◆ Task description
The lines needed are those below that contain the word "video"; copy each one.

(Records from a collection)

★ ★ ★ ★ ★

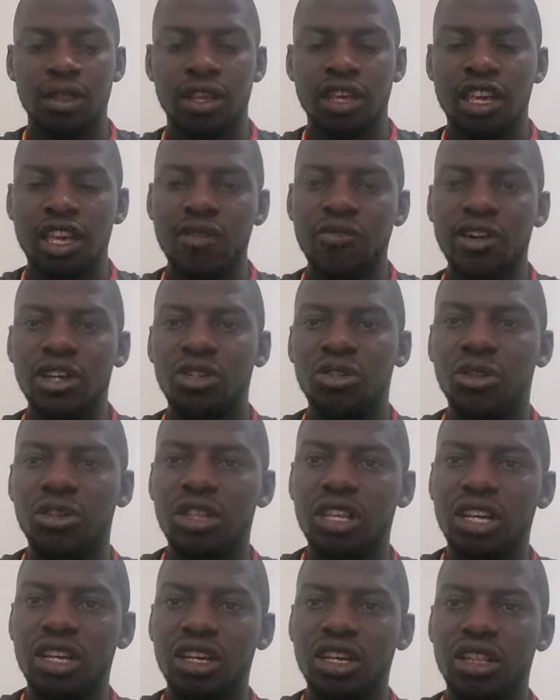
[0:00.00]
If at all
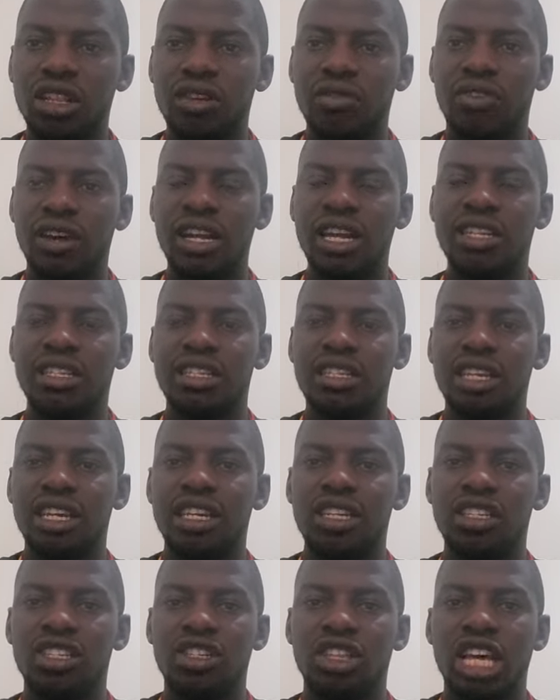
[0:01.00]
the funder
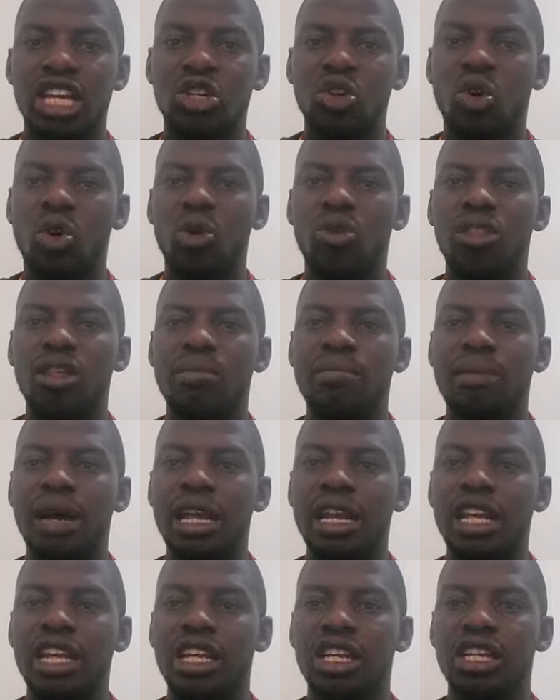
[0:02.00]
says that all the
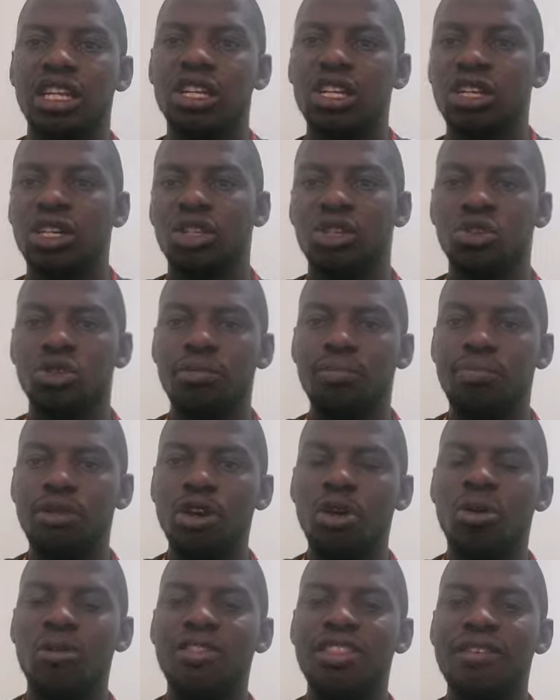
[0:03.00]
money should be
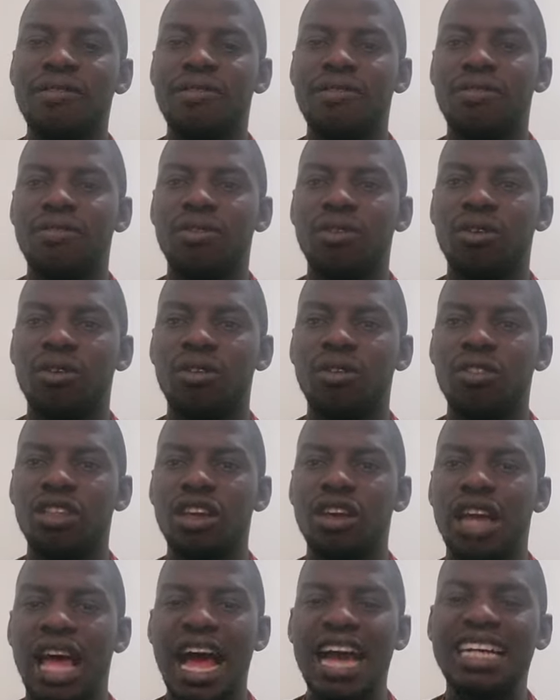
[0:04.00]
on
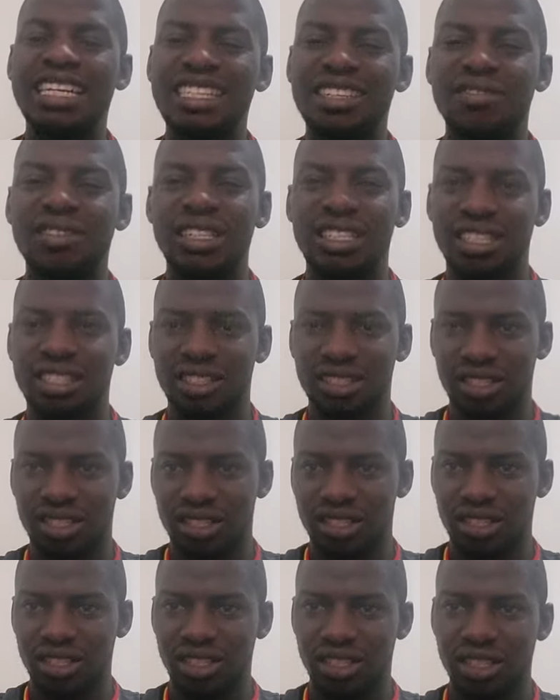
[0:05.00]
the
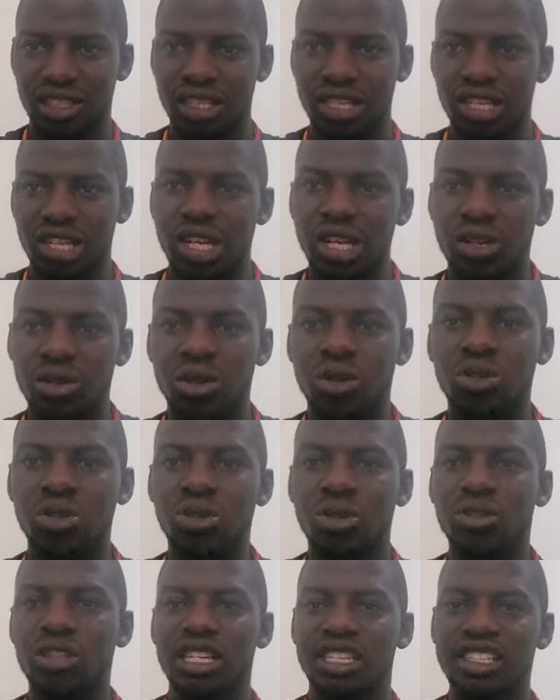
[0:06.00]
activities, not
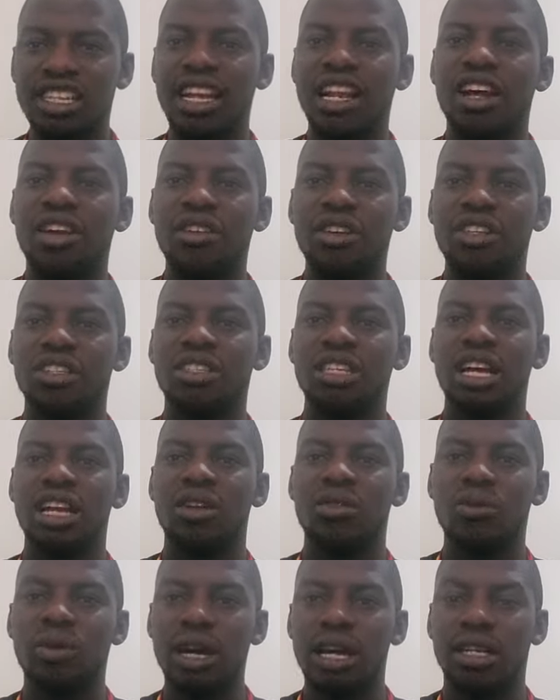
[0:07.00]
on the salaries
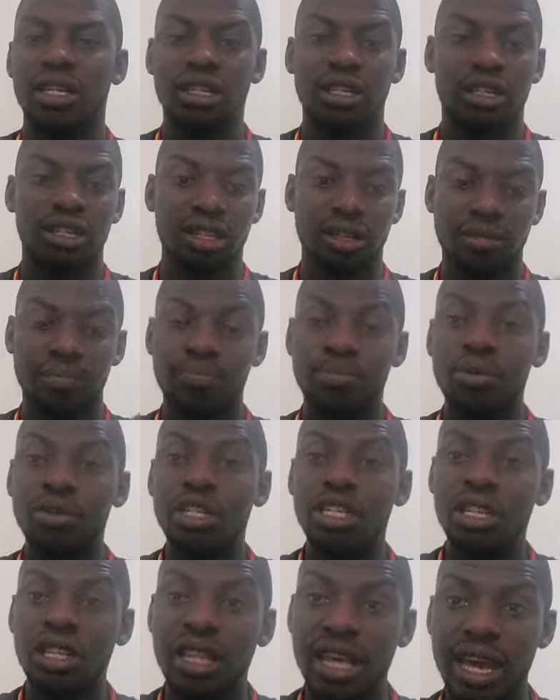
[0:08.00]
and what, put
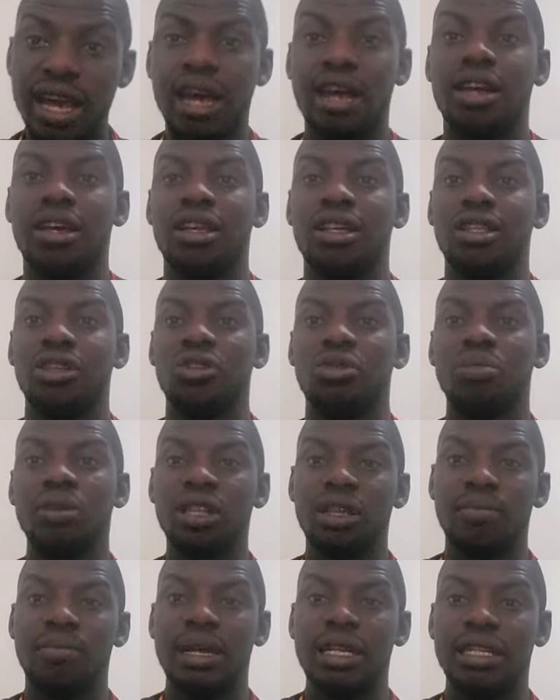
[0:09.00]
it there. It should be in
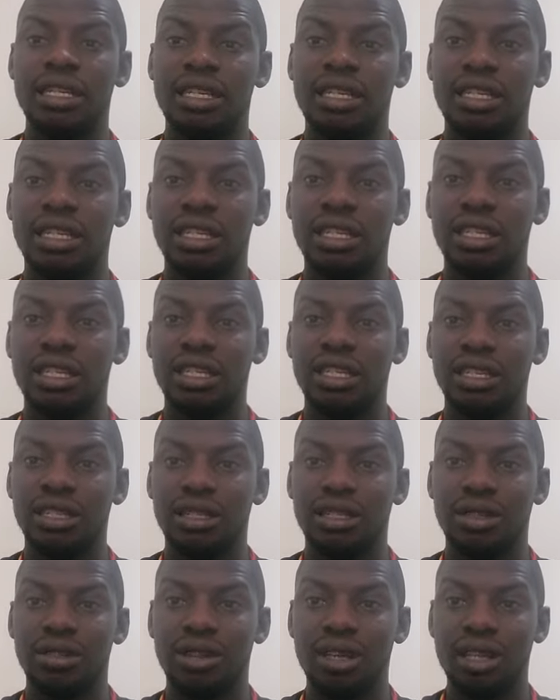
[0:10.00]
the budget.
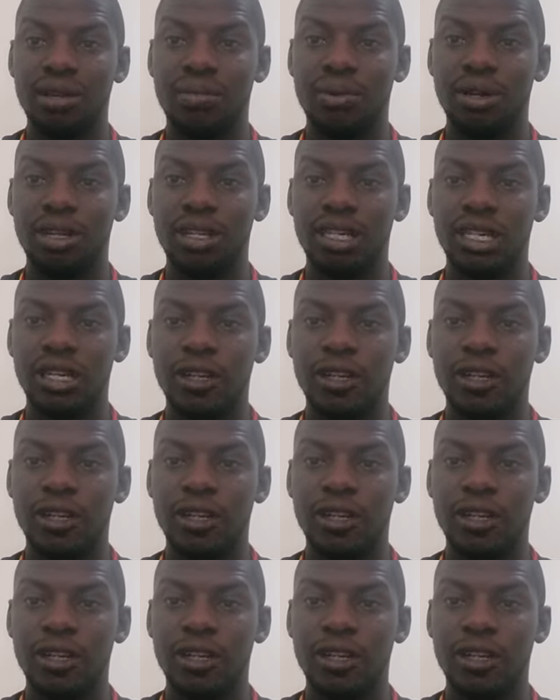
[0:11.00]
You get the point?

★ ★ ★ ★ ★

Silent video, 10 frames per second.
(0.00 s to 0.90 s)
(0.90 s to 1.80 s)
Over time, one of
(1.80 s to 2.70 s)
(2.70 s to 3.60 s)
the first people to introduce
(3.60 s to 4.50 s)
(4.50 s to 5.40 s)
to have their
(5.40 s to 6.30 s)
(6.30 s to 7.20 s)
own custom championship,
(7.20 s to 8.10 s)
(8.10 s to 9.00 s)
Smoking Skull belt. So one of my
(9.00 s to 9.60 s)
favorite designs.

★ ★ ★ ★ ★

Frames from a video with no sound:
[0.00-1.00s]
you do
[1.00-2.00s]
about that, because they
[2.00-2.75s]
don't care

★ ★ ★ ★ ★

◆ Answer section
Silent video, 10 frames per second.
Frames from a video with no sound:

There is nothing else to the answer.